Air Force officer’s request for religious accommodation threatens his career
An Air Force officer may have jeopardized his career in the service by requesting religious accommodation of his Roman Catholic beliefs.
Lt. Ryan Berry objects, on religious grounds, to serving alone with a female in an underground missile silo because, he said, the situation puts him in a potentially compromising situation and has the appearance of evil.
Since May 1997, the Air Force has accommodated Berry's request for exemption from working with a female partner in North Dakota's underground missile launch centers, on the grounds that it would conflict with his conservative religious beliefs. Berry — a West Point graduate, husband and father — said that he doesn't object to women in the military, but he doesn't want to work with them in an area the size of a school bus, where the workday is 24 hours long.
Each of the underground silos contains a missile-launch control console, a bunk and lavatory. The two persons on duty take turns at the control console and sleeping.
Late last year, squadron members began complaining that Berry was receiving preferential treatment and that his accommodation was disrupting company shift scheduling. In response to the complaints, commanders at Minot Air Force Base, N.D., revoked Berry's accommodation, according to Robert Maginnis, a retired lieutenant colonel and senior director of national security and foreign affairs for the Family Research Council. The Family Research Council has called on the Air Force to reinstate the religious accommodation granted Berry when he first started at Minot.
“Berry has specific faith-based objections to doing his duty with women because it goes against his Catholic beliefs about avoiding the appearance of evil,” Maginnis said.
After the Air Force recalled Berry's religious waiver, he was removed from missile duty and received a negative performance evaluation from his wing commander.
In the April evaluation, Col. Ronald Haeckel wrote that Berry refused to accept the personal responsibilities of a missile combat crew member and would not perform duties with fully qualified female crew members.
“Berry never disobeyed an order, he simply requested accommodation of his Catholic beliefs,” Henry L. Hamilton, Berry's attorney said. “He was punished for his beliefs, not based on his merits.”
Hamilton said it is possible that unfavorable remarks on Berry's performance evaluation could prevent him from being promoted in August and could end his military career.
Berry received two favorable evaluations in February, prior to Haeckel's evaluation. The previous reports lauded him as a “highly capable officer” who exhibits a “strong work ethic” and is “loaded with potential.” He was also marked as one of the best and an asset to the organization.
“If Berry's request hadn't been seen as going against the military's feminist agenda, I think it would have been granted,” Hamilton said. The military's interest in gender integration outweighs its interest in accommodating individual religious beliefs, he said.
“For the Air Force, the issue is not one of religious accommodation; it's an issue of good order and discipline,” said Lt. Col. Donald Miles, spokesperson for Air Force Base Command.
Miles said that good order and discipline are paramount to the Air Force's execution of its duties. When an officer's actions are disruptive, Miles said, commanders are obligated to do what is necessary to repair company morale.

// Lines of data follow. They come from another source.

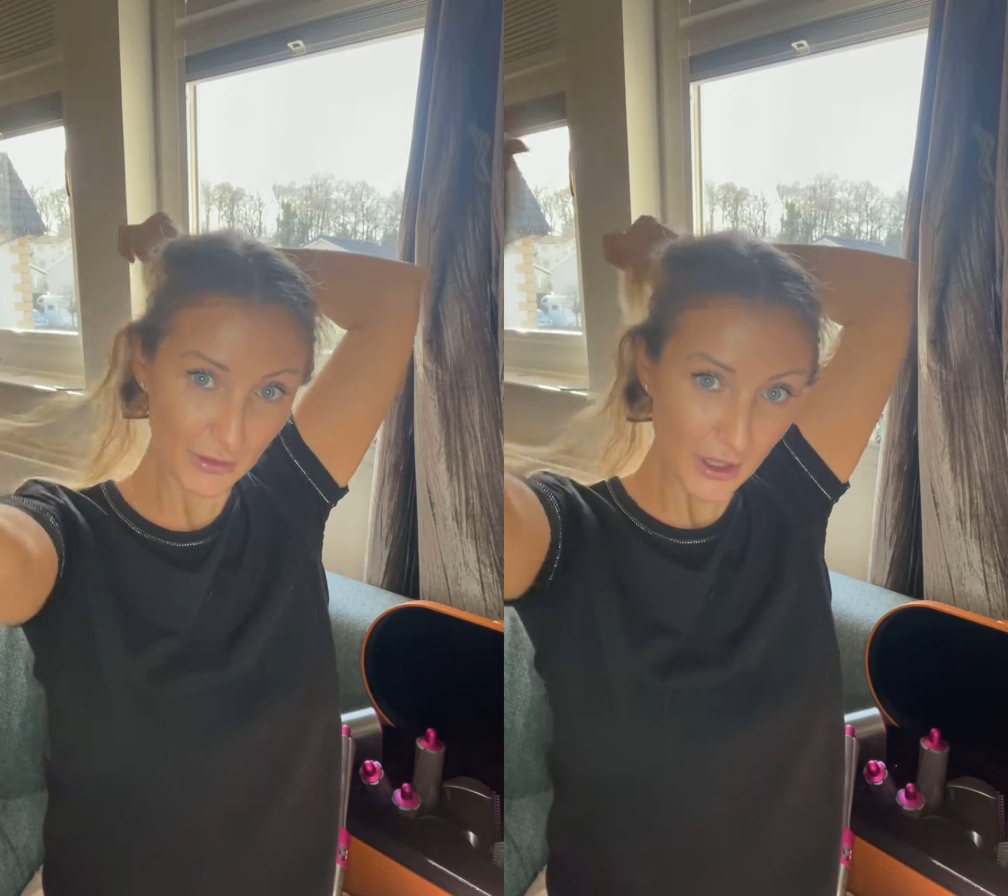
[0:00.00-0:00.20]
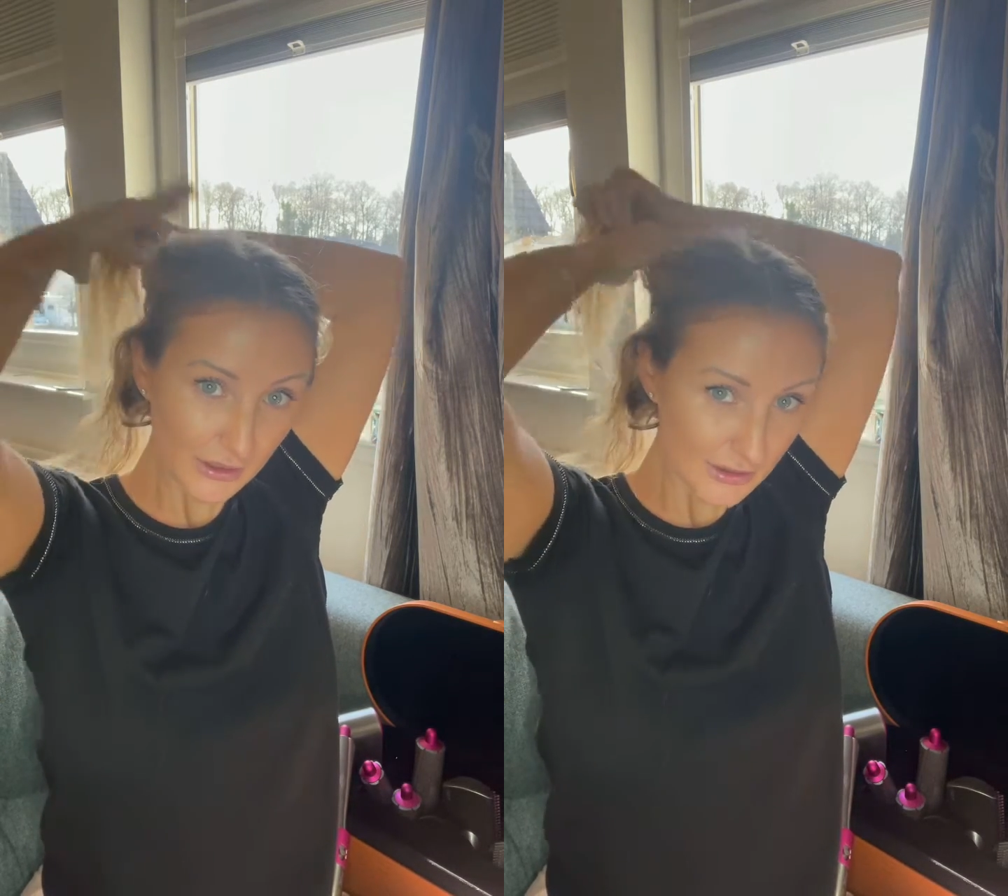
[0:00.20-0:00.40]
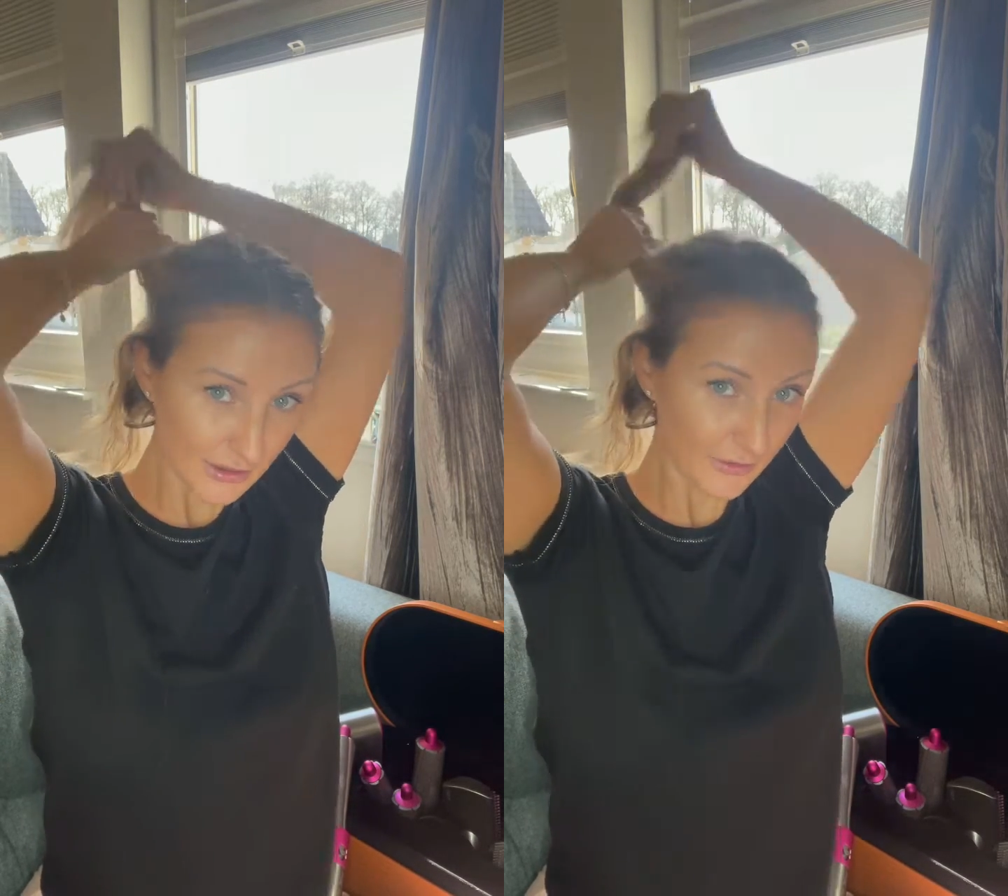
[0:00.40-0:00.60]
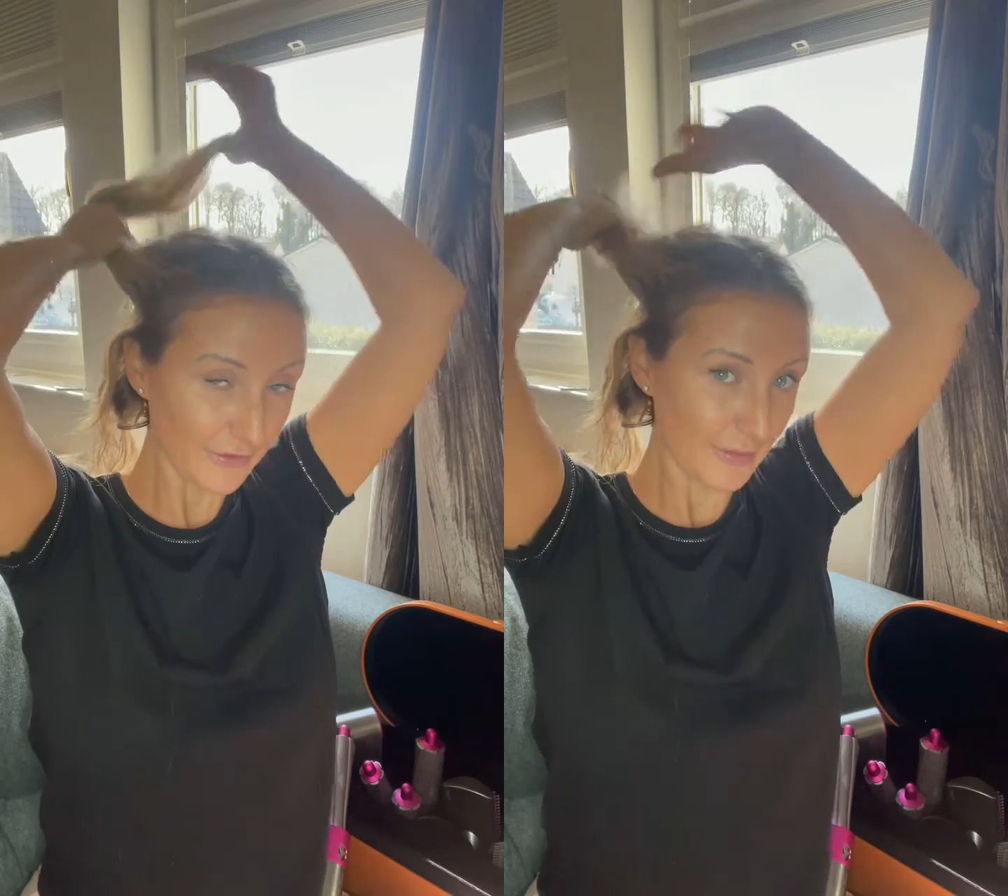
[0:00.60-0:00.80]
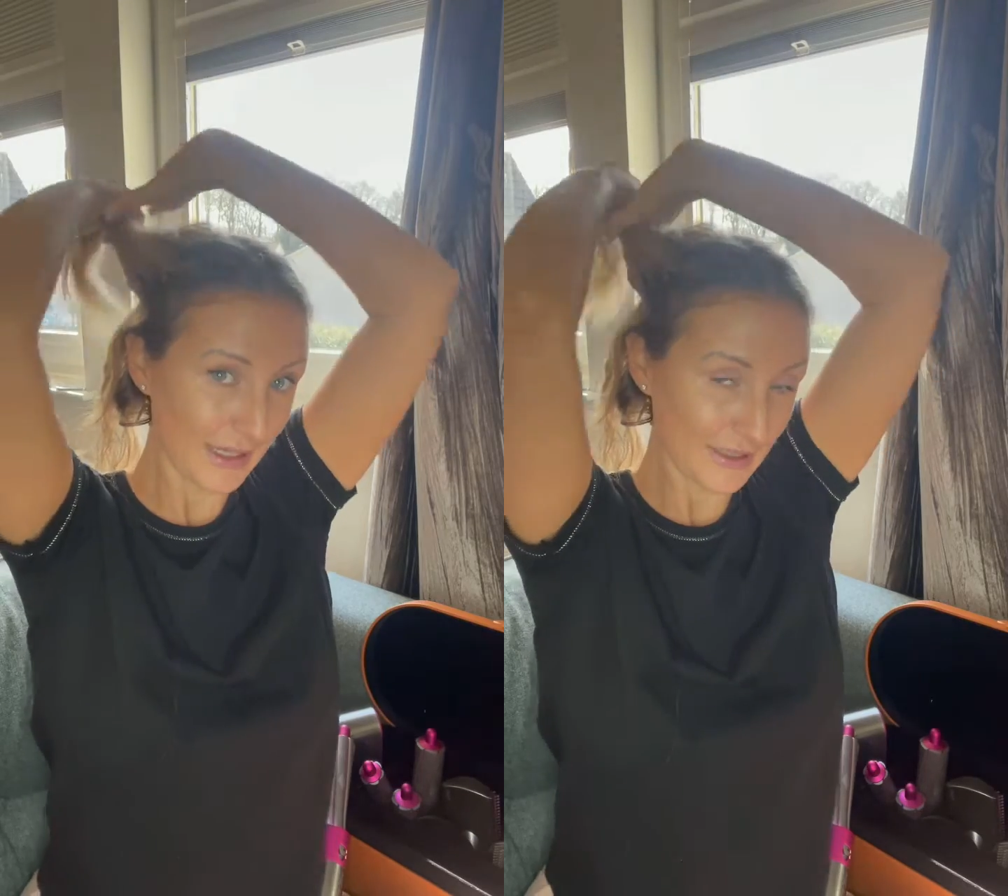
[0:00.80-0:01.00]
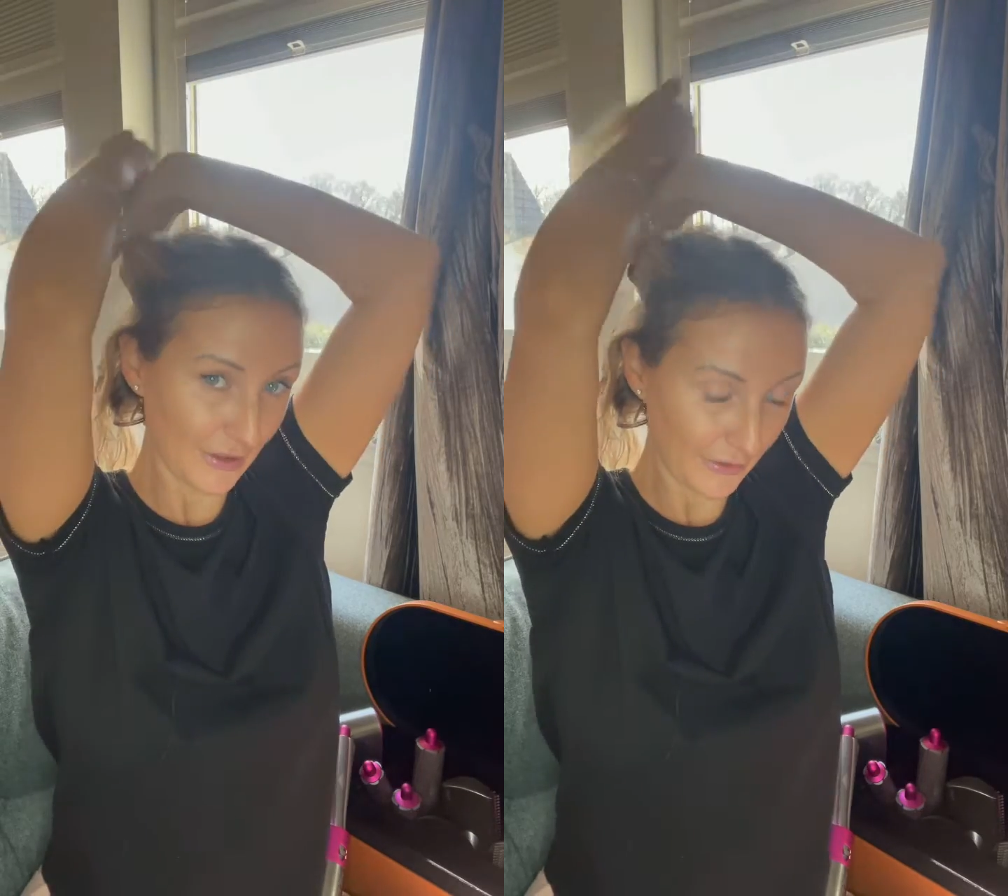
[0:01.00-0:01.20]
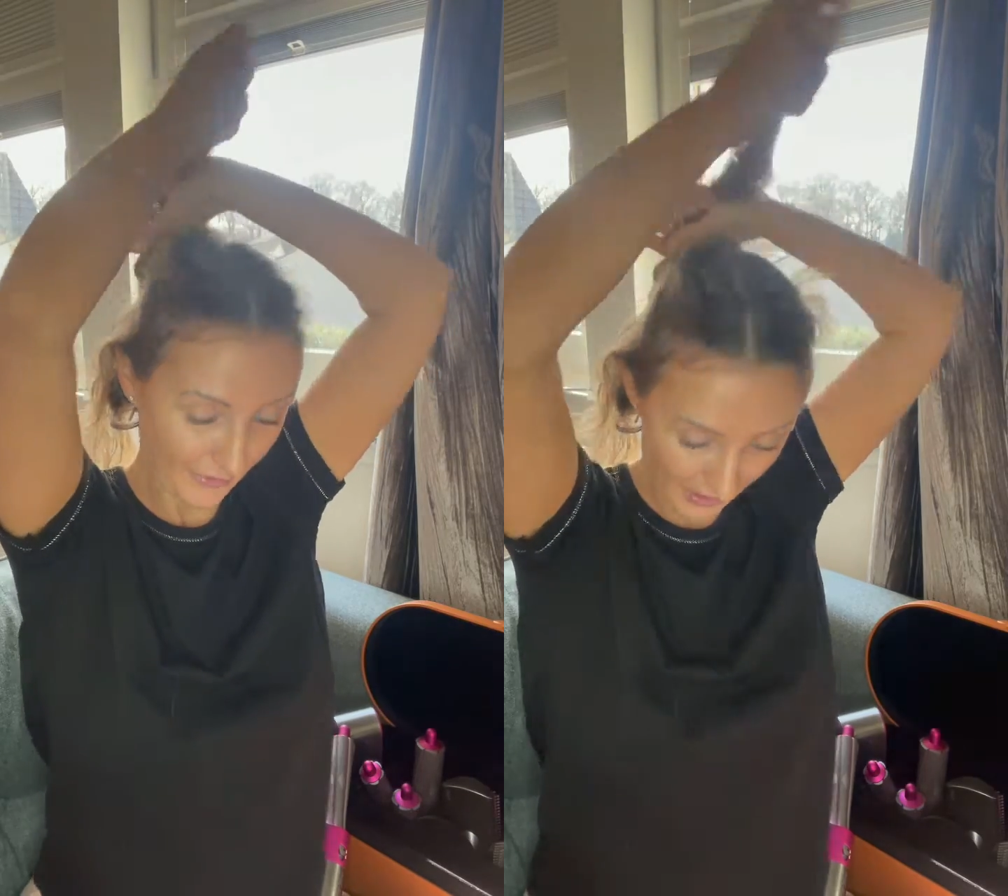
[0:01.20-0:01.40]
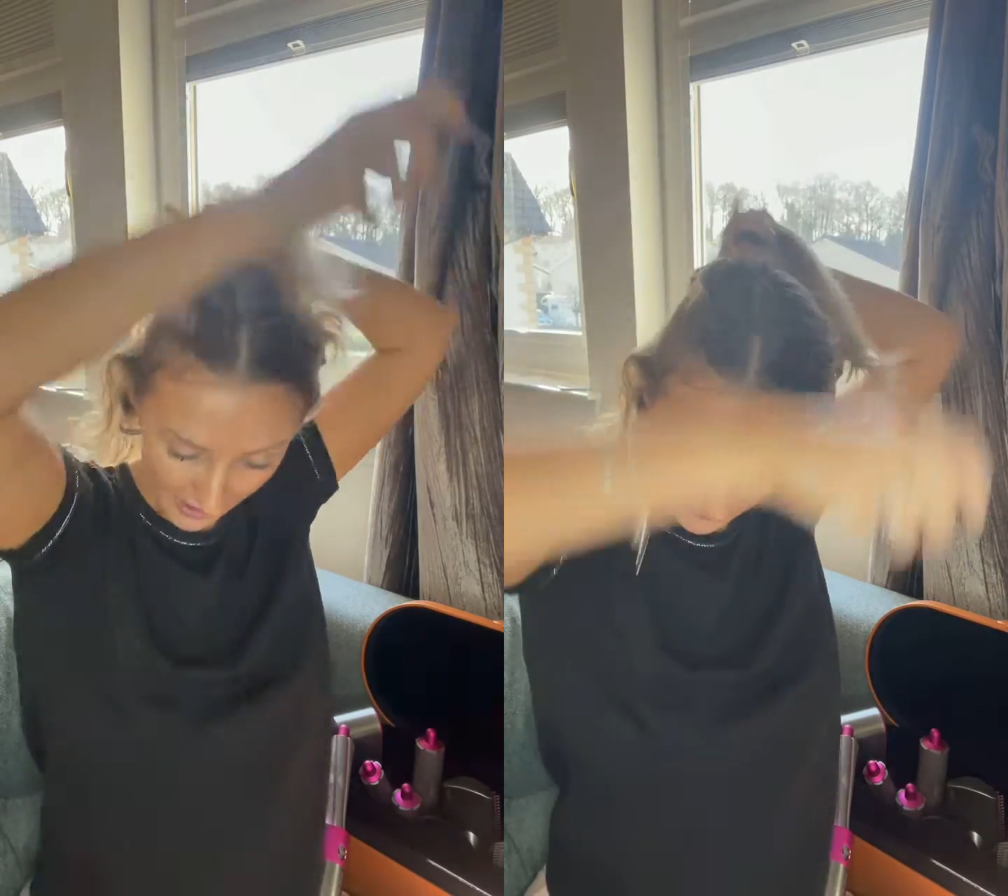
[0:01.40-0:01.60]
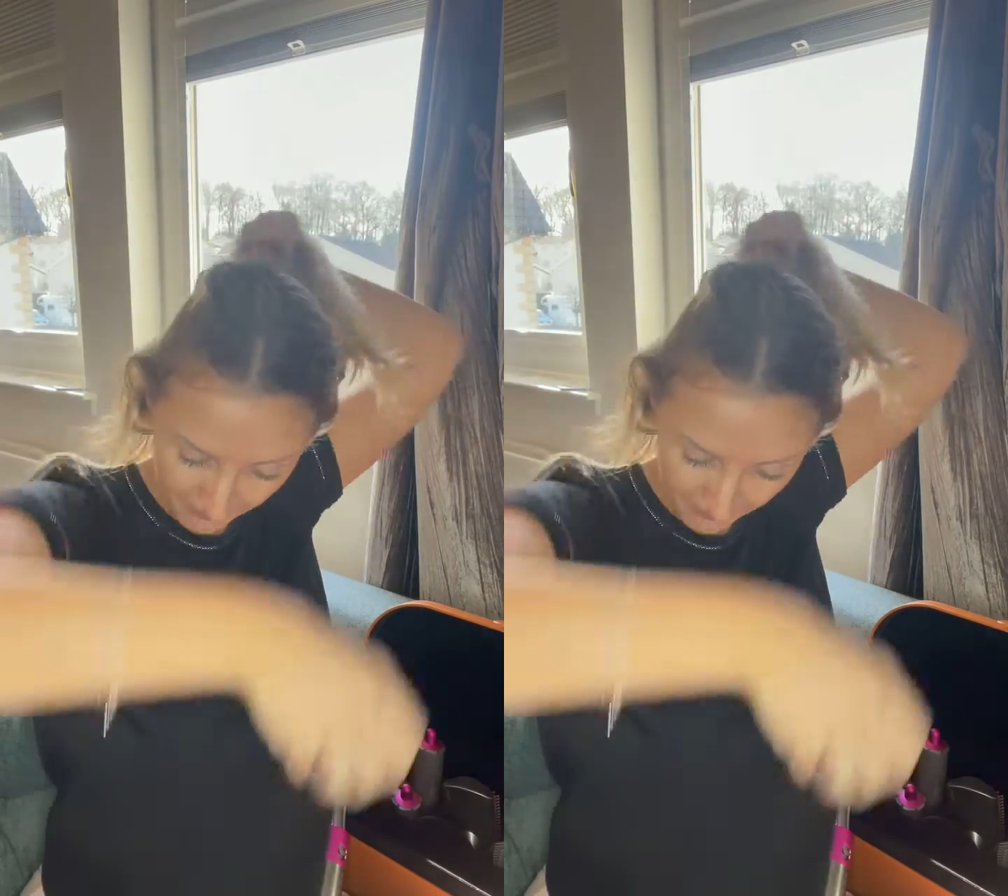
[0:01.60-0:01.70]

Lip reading: worked for me so far.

In a prepared statement, Air Force Chaplain Maj. Gen. William Dendinger wrote that the Air Force accommodates religious practices, provided they are within the parameters of good order and discipline, health and safety.
“Lt. Berry's case is not a matter of accommodating a specific religious practice but accommodation of his personal religious conviction,” Dendinger wrote. “Individuals must resolve conflicts that may arise between religious belief, matters of conscience, and demands of military duty.”
Now, Berry must wait to see whether Maj. Gen. Thomas Neary, commander of the 20th Air Force, endorses Haeckel's evaluation. If Neary confirms the evaluation, it will become part of Berry's personnel record and will be considered by a promotion board.
Hamilton said that Berry has other avenues of appeal pursuant to Air Force regulations, including asking an appeals board to invalidate the report. He has already requested that Haeckel approve a new career field for him. Only after all other administrative means for appeal have been exhausted is court an option, he said.
On July 22, a letter addressed to Neary and signed by 77 members of the U.S. House of Representatives was sent to the Pentagon in support of Berry. The letter requested that the Air Force honor his request for a religious waiver and expressed concern that the lack of accommodation for religious beliefs could discourage men and women of faith from pursuing careers in the military, said Maginnis.
Currently, Berry is working as the overseer of a training simulator.